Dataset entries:

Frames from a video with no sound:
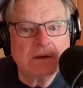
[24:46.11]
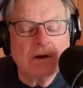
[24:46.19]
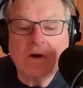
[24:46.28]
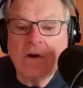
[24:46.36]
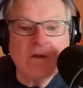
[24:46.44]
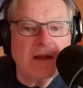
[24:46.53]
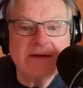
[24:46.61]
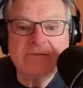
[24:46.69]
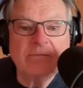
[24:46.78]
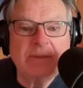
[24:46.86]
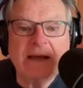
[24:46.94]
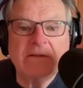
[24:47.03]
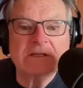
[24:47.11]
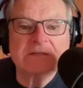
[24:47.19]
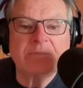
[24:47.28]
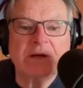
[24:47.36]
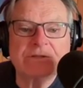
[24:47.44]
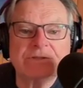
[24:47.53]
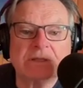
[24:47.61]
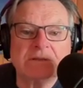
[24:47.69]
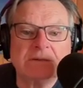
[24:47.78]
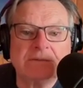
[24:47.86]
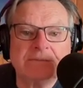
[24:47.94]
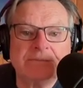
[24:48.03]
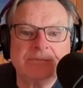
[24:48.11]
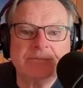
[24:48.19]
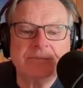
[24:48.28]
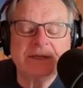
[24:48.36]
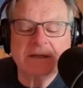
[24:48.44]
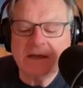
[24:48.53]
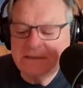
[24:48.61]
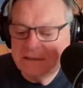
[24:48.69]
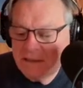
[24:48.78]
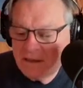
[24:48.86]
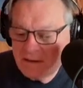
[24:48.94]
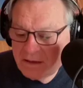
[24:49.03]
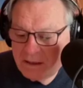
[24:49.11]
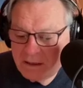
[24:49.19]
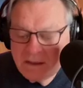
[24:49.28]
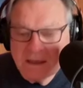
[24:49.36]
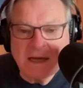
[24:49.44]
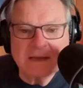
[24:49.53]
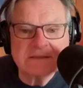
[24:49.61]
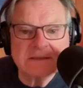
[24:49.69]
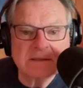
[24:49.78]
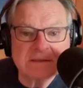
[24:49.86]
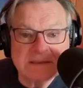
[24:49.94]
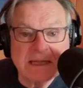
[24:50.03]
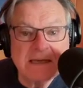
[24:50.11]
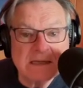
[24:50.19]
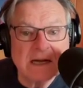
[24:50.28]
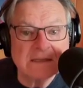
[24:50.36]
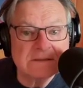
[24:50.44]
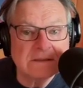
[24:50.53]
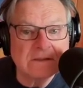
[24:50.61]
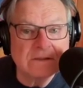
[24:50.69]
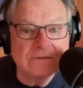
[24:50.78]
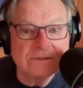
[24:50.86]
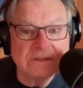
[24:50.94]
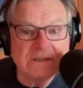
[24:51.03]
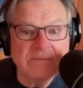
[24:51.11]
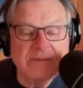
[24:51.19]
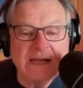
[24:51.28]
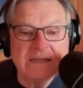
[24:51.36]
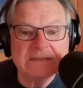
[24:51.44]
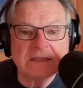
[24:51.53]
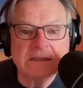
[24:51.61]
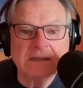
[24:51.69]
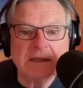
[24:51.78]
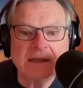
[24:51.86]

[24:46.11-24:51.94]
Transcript: all have a balanced budget because their state constitution demands it.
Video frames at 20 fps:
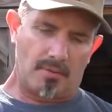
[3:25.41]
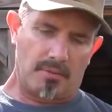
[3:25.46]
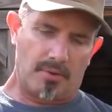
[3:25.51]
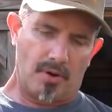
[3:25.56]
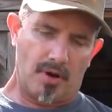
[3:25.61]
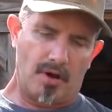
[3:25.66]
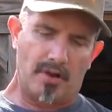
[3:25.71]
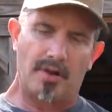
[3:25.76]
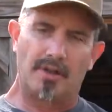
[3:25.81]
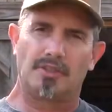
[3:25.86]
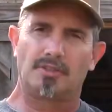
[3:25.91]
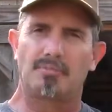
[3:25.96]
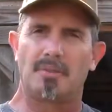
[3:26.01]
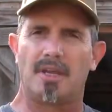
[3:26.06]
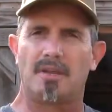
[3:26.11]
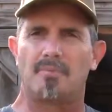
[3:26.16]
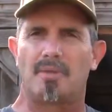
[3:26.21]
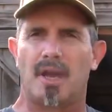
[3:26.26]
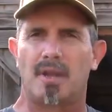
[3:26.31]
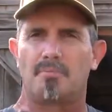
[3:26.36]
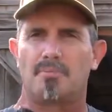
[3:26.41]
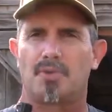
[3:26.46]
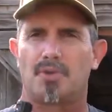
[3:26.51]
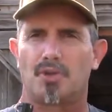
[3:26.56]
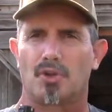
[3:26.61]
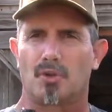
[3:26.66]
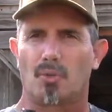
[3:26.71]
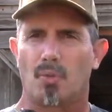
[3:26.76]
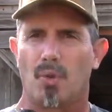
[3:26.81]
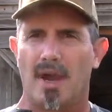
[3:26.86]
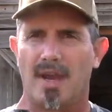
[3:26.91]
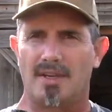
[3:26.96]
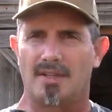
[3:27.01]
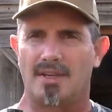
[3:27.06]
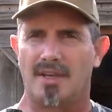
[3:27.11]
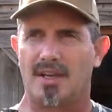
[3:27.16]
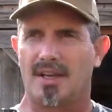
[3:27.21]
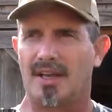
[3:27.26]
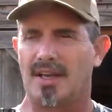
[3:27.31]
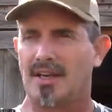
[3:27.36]
products made by Pure
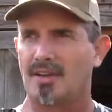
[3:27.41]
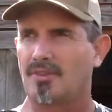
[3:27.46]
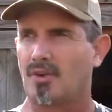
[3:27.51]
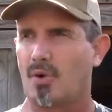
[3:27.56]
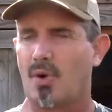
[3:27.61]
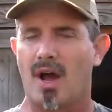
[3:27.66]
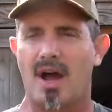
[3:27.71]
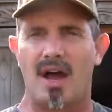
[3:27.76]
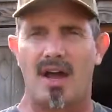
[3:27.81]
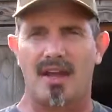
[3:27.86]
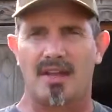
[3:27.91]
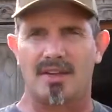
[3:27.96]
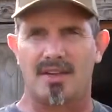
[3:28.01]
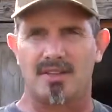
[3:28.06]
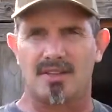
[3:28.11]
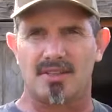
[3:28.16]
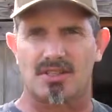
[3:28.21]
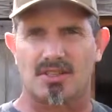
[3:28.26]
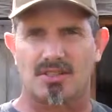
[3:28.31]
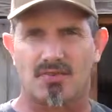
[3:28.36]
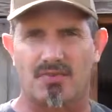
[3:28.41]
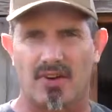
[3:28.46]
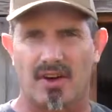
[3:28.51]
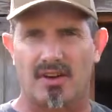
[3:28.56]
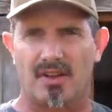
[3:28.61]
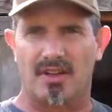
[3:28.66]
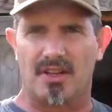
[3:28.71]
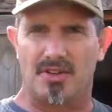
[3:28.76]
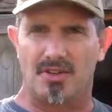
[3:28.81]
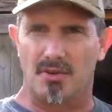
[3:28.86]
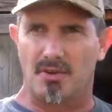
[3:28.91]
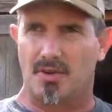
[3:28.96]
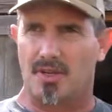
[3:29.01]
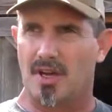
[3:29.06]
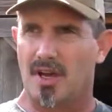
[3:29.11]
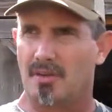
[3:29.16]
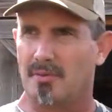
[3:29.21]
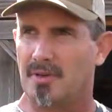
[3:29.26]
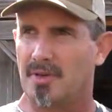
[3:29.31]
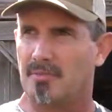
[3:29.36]
Whitetail out of Ohio. Now this is fairly a new
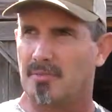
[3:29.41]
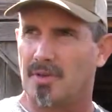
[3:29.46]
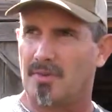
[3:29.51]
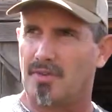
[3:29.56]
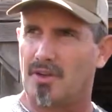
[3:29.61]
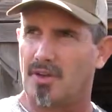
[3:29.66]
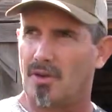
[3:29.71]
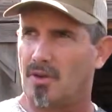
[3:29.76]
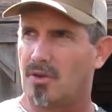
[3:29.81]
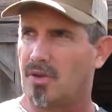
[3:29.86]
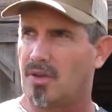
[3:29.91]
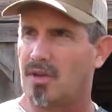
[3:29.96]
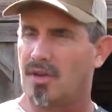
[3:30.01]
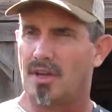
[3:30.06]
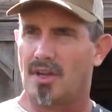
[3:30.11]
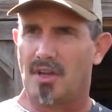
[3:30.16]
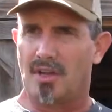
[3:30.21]
company, but if you go to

Problem statement
Give every entry above again, exactly, and keep all pictures out of it.

Task solution
Frames from a video with no sound:
[24:46.11]
[24:46.19]
[24:46.28]
[24:46.36]
[24:46.44]
[24:46.53]
[24:46.61]
[24:46.69]
[24:46.78]
[24:46.86]
[24:46.94]
[24:47.03]
[24:47.11]
[24:47.19]
[24:47.28]
[24:47.36]
[24:47.44]
[24:47.53]
[24:47.61]
[24:47.69]
[24:47.78]
[24:47.86]
[24:47.94]
[24:48.03]
[24:48.11]
[24:48.19]
[24:48.28]
[24:48.36]
[24:48.44]
[24:48.53]
[24:48.61]
[24:48.69]
[24:48.78]
[24:48.86]
[24:48.94]
[24:49.03]
[24:49.11]
[24:49.19]
[24:49.28]
[24:49.36]
[24:49.44]
[24:49.53]
[24:49.61]
[24:49.69]
[24:49.78]
[24:49.86]
[24:49.94]
[24:50.03]
[24:50.11]
[24:50.19]
[24:50.28]
[24:50.36]
[24:50.44]
[24:50.53]
[24:50.61]
[24:50.69]
[24:50.78]
[24:50.86]
[24:50.94]
[24:51.03]
[24:51.11]
[24:51.19]
[24:51.28]
[24:51.36]
[24:51.44]
[24:51.53]
[24:51.61]
[24:51.69]
[24:51.78]
[24:51.86]

[24:46.11-24:51.94]
Transcript: all have a balanced budget because their state constitution demands it.
Video frames at 20 fps:
[3:25.41]
[3:25.46]
[3:25.51]
[3:25.56]
[3:25.61]
[3:25.66]
[3:25.71]
[3:25.76]
[3:25.81]
[3:25.86]
[3:25.91]
[3:25.96]
[3:26.01]
[3:26.06]
[3:26.11]
[3:26.16]
[3:26.21]
[3:26.26]
[3:26.31]
[3:26.36]
[3:26.41]
[3:26.46]
[3:26.51]
[3:26.56]
[3:26.61]
[3:26.66]
[3:26.71]
[3:26.76]
[3:26.81]
[3:26.86]
[3:26.91]
[3:26.96]
[3:27.01]
[3:27.06]
[3:27.11]
[3:27.16]
[3:27.21]
[3:27.26]
[3:27.31]
[3:27.36]
products made by Pure
[3:27.41]
[3:27.46]
[3:27.51]
[3:27.56]
[3:27.61]
[3:27.66]
[3:27.71]
[3:27.76]
[3:27.81]
[3:27.86]
[3:27.91]
[3:27.96]
[3:28.01]
[3:28.06]
[3:28.11]
[3:28.16]
[3:28.21]
[3:28.26]
[3:28.31]
[3:28.36]
[3:28.41]
[3:28.46]
[3:28.51]
[3:28.56]
[3:28.61]
[3:28.66]
[3:28.71]
[3:28.76]
[3:28.81]
[3:28.86]
[3:28.91]
[3:28.96]
[3:29.01]
[3:29.06]
[3:29.11]
[3:29.16]
[3:29.21]
[3:29.26]
[3:29.31]
[3:29.36]
Whitetail out of Ohio. Now this is fairly a new
[3:29.41]
[3:29.46]
[3:29.51]
[3:29.56]
[3:29.61]
[3:29.66]
[3:29.71]
[3:29.76]
[3:29.81]
[3:29.86]
[3:29.91]
[3:29.96]
[3:30.01]
[3:30.06]
[3:30.11]
[3:30.16]
[3:30.21]
company, but if you go to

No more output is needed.